I passionately believe that osteoarthritis is not a disease. You can’t catch it by sitting next to, or drinking from the same cup, of someone who has it! I believe osteoarthritis results from a myo-fascial tension imbalance that puts abnormal torque on the joint. This imbalance and torque result in the wearing away of articular surfaces. I further believe, and research supports the idea, that cartilage can regenerate. It MIGHT be possible to reverse osteoarthritis by simply returning myo-fascial balance to the body. For sure, myo-fascial balance (almost always) reduces or even eliminates osteoarthritis pain.
Current medical procedures usually rely on cortisone injections or joint replacements. Rarely, do doctors address or treat myo-fascial imbalances putting torque stress on joints. Visualize the tires on your car. If the front end is out of alignment, the tires wear out on the sides. Aligning the front end prevents further abnormal wear. Our bodies self repair by design. It just might be, that eliminating a major source of joint wear would give the joint the opportunity to repair itself.

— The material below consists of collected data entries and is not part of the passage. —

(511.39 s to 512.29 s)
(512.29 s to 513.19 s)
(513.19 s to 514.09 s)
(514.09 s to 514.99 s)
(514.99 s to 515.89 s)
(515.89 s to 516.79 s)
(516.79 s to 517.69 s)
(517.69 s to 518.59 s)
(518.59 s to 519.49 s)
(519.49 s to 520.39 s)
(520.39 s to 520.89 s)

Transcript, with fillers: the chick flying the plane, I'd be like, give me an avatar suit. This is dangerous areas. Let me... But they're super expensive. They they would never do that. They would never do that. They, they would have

I damaged both my knees about 10 years ago trying to force my legs into lotus position. I limped around for a year or so, then discovered the Morton’s Toe concept. I have worn corrective shims in all my shoes since then. Both knees are pretty healthy now, with little or no distress. For the last two years, I social dance 2 or 3 times a week. Lots of turns, spins and other torques on my knees. Although my knees get a little grumpy after 2 or 3 hours of dancing, I am pretty sure I could not have sustained that much knee torque a few years ago. I am anxious to discover how my knees feel after dancing now, with my new-found, improved range of motion.
This web site will give detailed information for assessing, and treating myo-fascial pain. Some of the information will probably ultimately be presented as a nominal fee to use blog. A lot of the information will remain free, and link to public sources such as YouTube. Many of the strategies are easily performed by the layperson. Others will probably need specific hands on training to acquire any dependable skill.

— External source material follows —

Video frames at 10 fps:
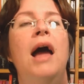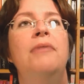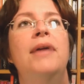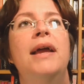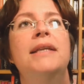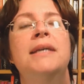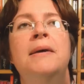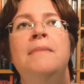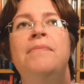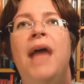I read
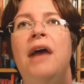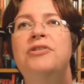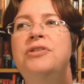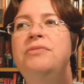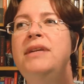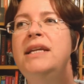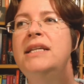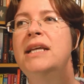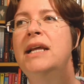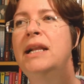How to Read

All assessment strategies will be common protocols used by many professional bodywork therapists including doctors, chiropractors, and physical therapists. They will all be within the scope of practice of a licensed massage therapist. For example, specific protocols efficiently and accurately assess and differentiate between sources of knee pain. Specific protocols assess for minor muscle strains, meniscus damage, collateral ligament, or cruciate ligament damage. The information on this website will help you assess for, and treat, conditions like frozen shoulder, frozen hip or pain from a simple muscle strain.
Although assessment and treatment are relatively easy, you will almost certainly need professional, hands on instruction, before you are able to become predictably proficient. However, you will discover that effective, inexpensive treatment is possible. The hard part will be finding a trained orthopedic body work therapist.